Examining the regulatory framework for pensions in India

Pensions primarily act as a buffer against old-age income insecurity. In the context of rising life expectancies, both globally and in India, having access to reliable old-age income security is urgent. While globally, populations aged 65 years and above are poised to touch 20%, per World Bank estimates, statistics from India indicate that the elderly population is poised to touch 19% by 2050. The importance of pension reforms is hence, timely and urgent.

In the Indian context, the present regulatory framework for pensions is highly fragmented, with multiple regulators, governing regulations and schemes. Such disparity does not lend itself well to creating simple, effective and harmonised pensions for all citizens. Further, the tilt towards securing pensions and social welfare for individuals in the organised workforce creates concerns about unequal access and inadequate protections offered to others. This disparate state of affairs, therefore, points to the need to discuss the challenges inherent in India’s pensions framework

Given the imperative for reform, the present report analyses the regulatory framework governing some of India’s largest pension schemes. While in a previous report,  we have discussed in detail, issues plaguing some of the flagship pension schemes meant for India’s informal sector workforce, the present report takes this discussion forward. 

The present report undertakes a broad review of issues plaguing India’s pensions regulatory framework generally. Within this framework, we focus on some of India’s biggest pension schemes such as the Employees’ Provident Fund and the National Pension System. Some of the key issues we look at are directly posed by the fragmented pensions framework such as the challenges posed by the classification of pension regulations, while other issues are more systemic and concern funding of pensions, tax distortions, dispersed investment guidelines and inadequate consumer protection.
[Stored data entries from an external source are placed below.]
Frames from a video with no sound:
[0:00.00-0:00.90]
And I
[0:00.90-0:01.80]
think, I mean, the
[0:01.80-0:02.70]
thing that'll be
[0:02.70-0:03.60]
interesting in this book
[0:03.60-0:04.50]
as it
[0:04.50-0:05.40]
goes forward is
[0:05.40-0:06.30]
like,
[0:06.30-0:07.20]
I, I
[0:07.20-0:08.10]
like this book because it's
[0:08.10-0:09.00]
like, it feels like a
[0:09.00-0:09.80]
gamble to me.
Looking at best practices across selected jurisdictions and a critical analysis of some of the issues inherent in India’s existing pensions framework, we make a case for a comprehensive harmonisation of India’s fragmented pensions regulatory framework. We argue that multiple regulators, regulatory frameworks and legislations governing retiral income security, inhibits the development of an inclusive and equitable pensions framework, which provides equal opportunities and rights to all citizens. Therefore, we urge that all existing and new pension programmes should be guided by similar regulatory principles.
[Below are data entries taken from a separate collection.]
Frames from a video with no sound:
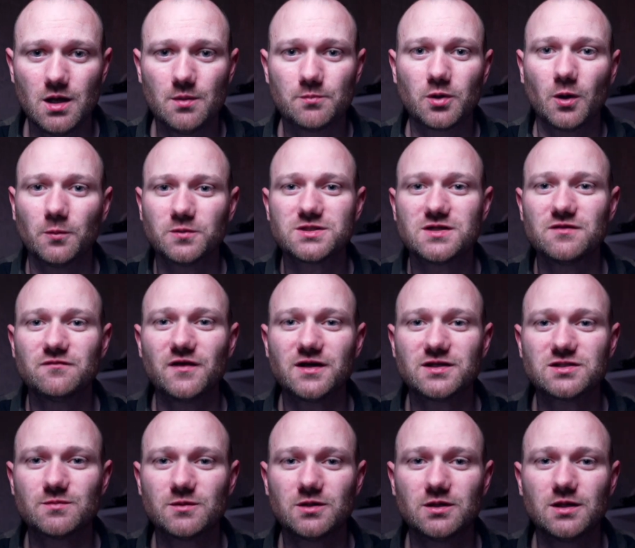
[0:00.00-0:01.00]
Property
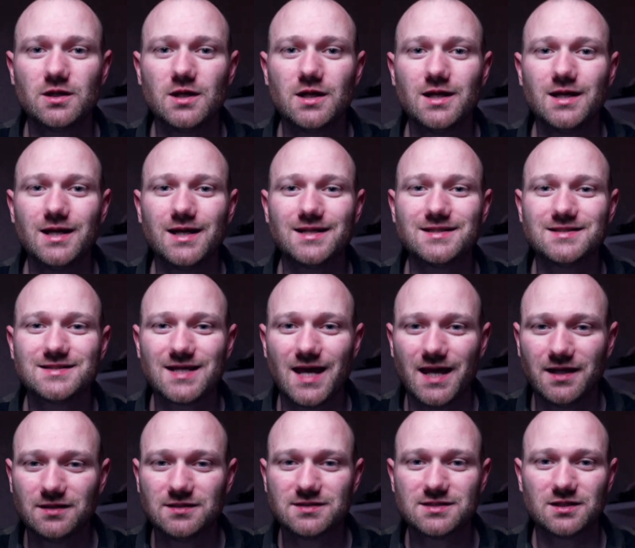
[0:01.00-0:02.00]
investment in
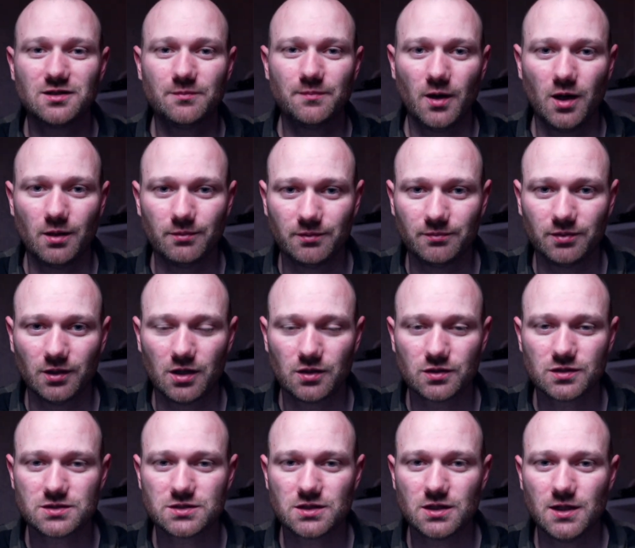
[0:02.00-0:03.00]
tenanted apartment
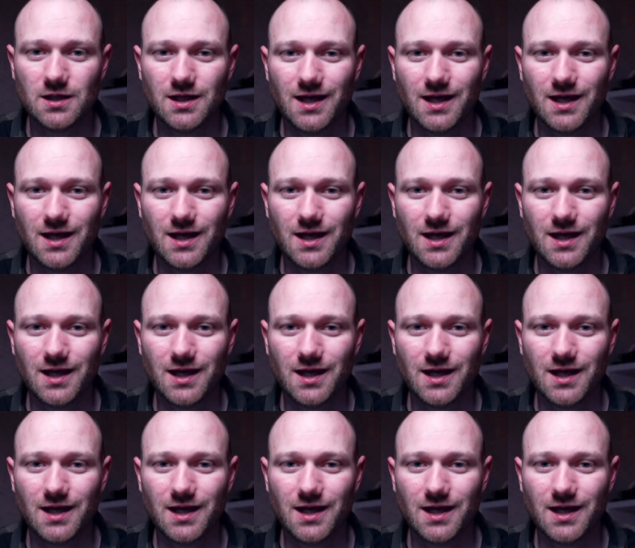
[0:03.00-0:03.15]
blocks.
Based on our analysis, we set out certain recommendations for reform, both long-term and short-term. These include for instance, recommendations in relation to harmonising the existing pensions framework and investment guidelines, reducing tax distortions available to certain pension schemes, creating an enabling framework for resolving distressed pension funds, clarifying the role and function of existing pension regulators and requiring mandatory regulatory consultation and co-ordination.

At a time when India’s pensions framework is in the news, evidenced by the introduction of new schemes such as the Pradhan Mantri Shram Yogi Mandhan Scheme, a holistic re-look at the broader issues inherent in this framework is overdue and necessary. We hope that this report will initiate a conversation in this regard, and set the stage for reforms which would assist in making India’s existing pensions framework harmonised, accessible, and transparent, providing sustainable, and equitable retiral incomes for all citizens.